I do take commissions but they're super expensive.  I'm also tweaking the design to encorporate a more standard dpad, but I'm a fan of the Switch dpad for everything that isn't a 2D Mario game


----------



## IncredulousP (Jul 23, 2019)

This is awesome, really great design. Pikmin 2 is one of my all time favs.

I always wanted to ask, how does one design a case for something like this? How do you get it to fit everything precisely, i.e. screen, battery, buttons, etc.
What battery do you use?


----------



## Deleted User (Jul 23, 2019)

Ginger OfOZ said:


> Thanks guys!
> 
> 
> I do take commissions but they're super expensive.  I'm also tweaking the design to encorporate a more standard dpad, but I'm a fan of the Switch dpad for everything that isn't a 2D Mario game


How much would a commission cost with a standard shell?


----------



## Ginger OfOZ (Jul 23, 2019)

IncredulousP said:


> This is awesome, really great design. Pikmin 2 is one of my all time favs.
> 
> I always wanted to ask, how does one design a case for something like this? How do you get it to fit everything precisely, i.e. screen, battery, buttons, etc.
> What battery do you use?



I design and 3D print my own cases.  I just start by measuring everything I've got, model those parts, and then model a case around those parts. Most people in this hobby use Fusion 360, as it's pretty easy to pick up.  For the batteries, I use 18650s because they are hard to blow up, and thanks to the vape nation are cheap and last a long time.



Missingphy said:


> How much would a commission cost with a standard shell?
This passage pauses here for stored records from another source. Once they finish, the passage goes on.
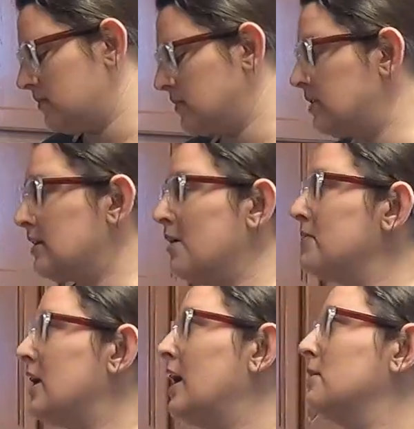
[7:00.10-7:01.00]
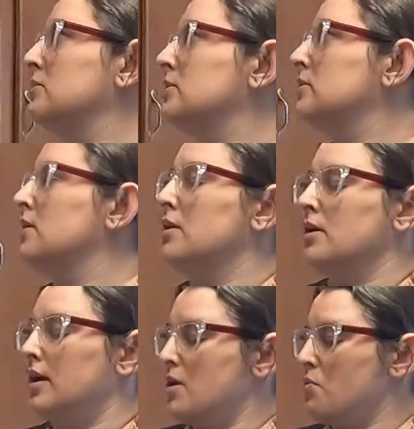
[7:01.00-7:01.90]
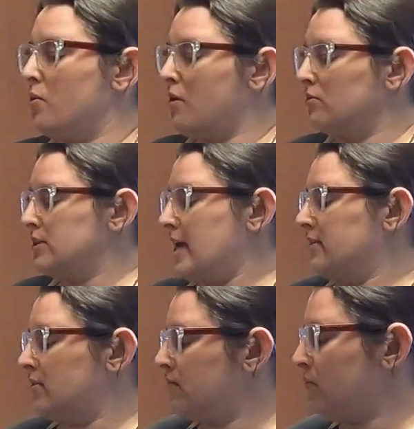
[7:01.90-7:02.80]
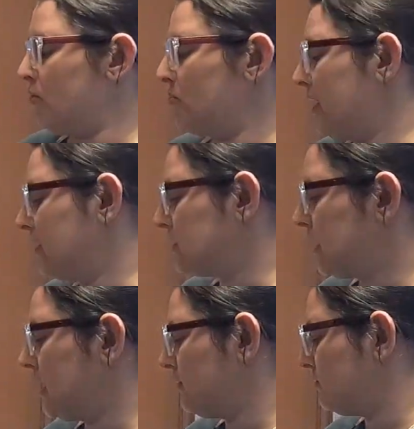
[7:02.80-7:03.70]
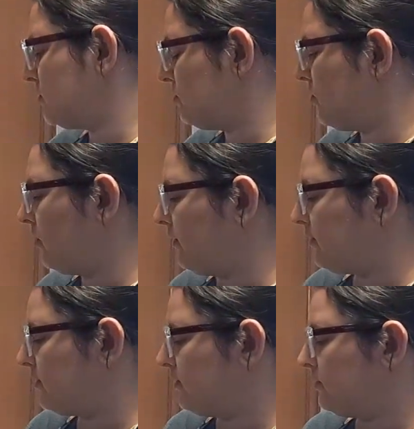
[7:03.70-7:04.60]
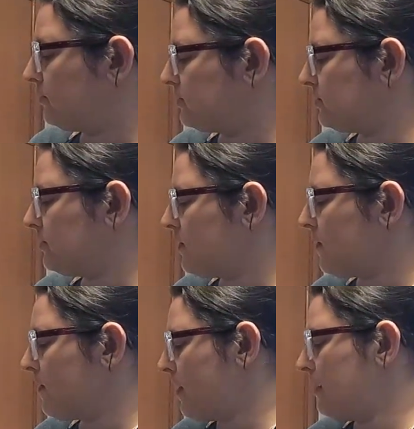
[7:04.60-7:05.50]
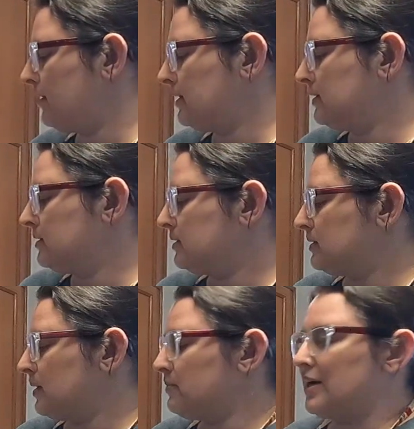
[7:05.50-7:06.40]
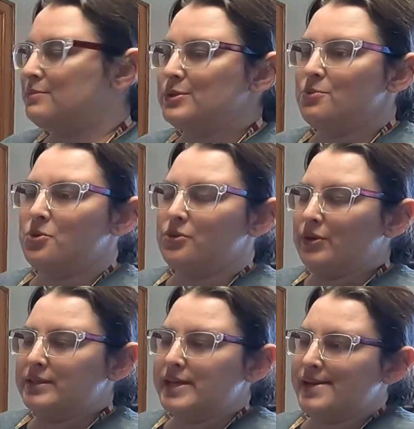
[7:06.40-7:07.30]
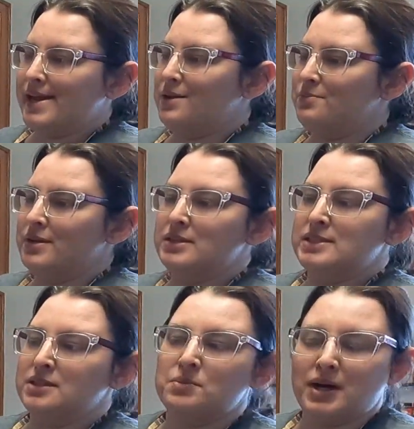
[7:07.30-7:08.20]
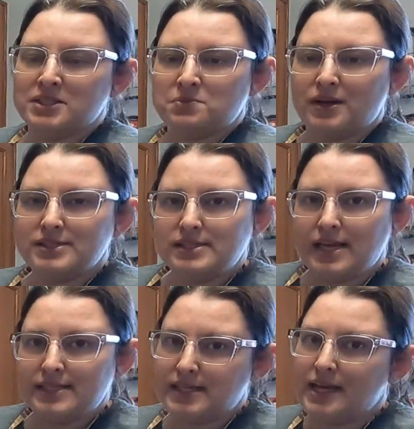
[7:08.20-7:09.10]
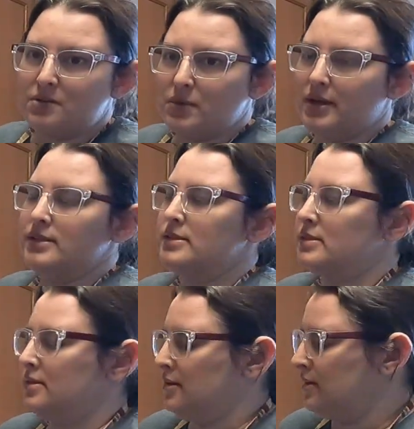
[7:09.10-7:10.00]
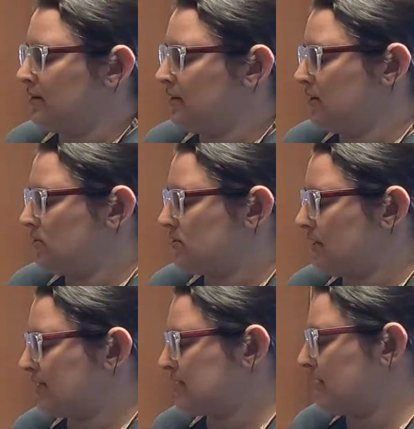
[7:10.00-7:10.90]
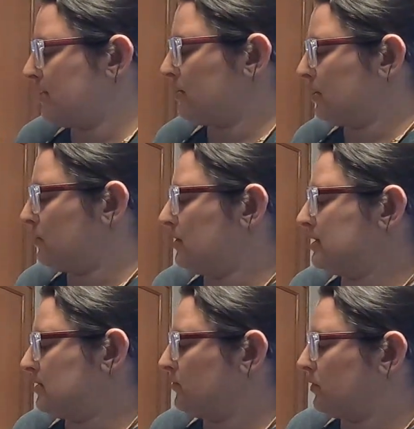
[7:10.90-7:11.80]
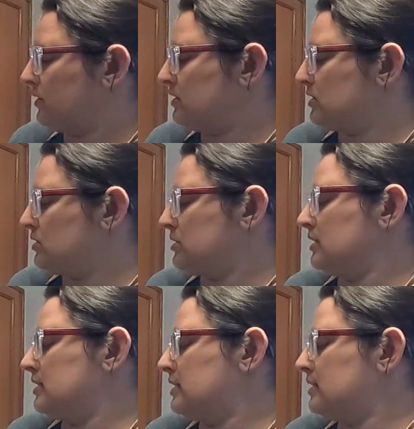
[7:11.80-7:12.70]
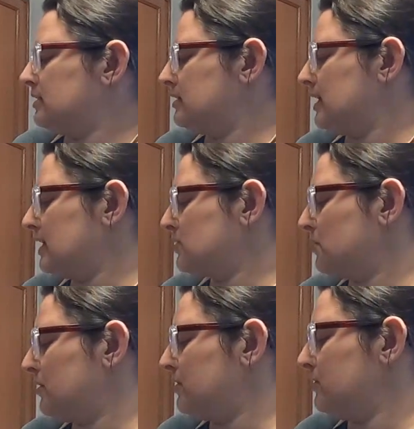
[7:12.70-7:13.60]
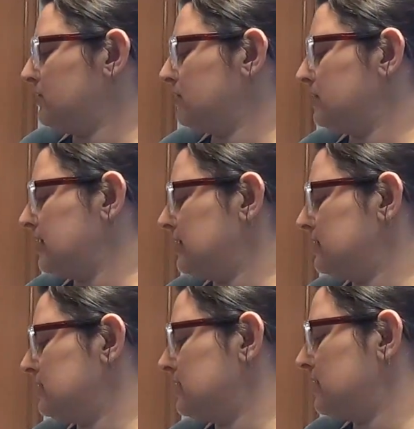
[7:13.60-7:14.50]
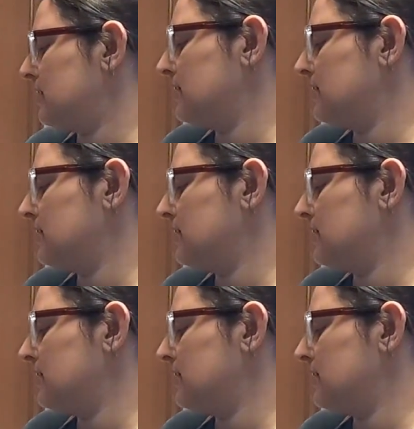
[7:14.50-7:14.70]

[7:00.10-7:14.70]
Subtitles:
Sometimes it won't take the full amount of time to boil the noodles. Sometimes it will only take 8 minutes and the box might say 10 minutes. So that's another good reason for you to just test where the noodle is.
If by standard shell you mean just the raw 3D print, $900.  Parts are expensive and there are a lot of hours of work that go into it, even if I don't have to troubleshoot anything.


----------



## DinohScene (Jul 25, 2019)

Have you got any pictures of the internals?
I'd love to see those.


----------



## Ginger OfOZ (Jul 25, 2019)

DinohScene said:


> Have you got any pictures of the internals?
> I'd love to see those.


Sure thing


----------



## Deleted User (Jul 31, 2019)

Just saw your video. 
This is amazing!


----------



## AdenTheThird (Aug 8, 2019)

That's crazy!! Congrats!


----------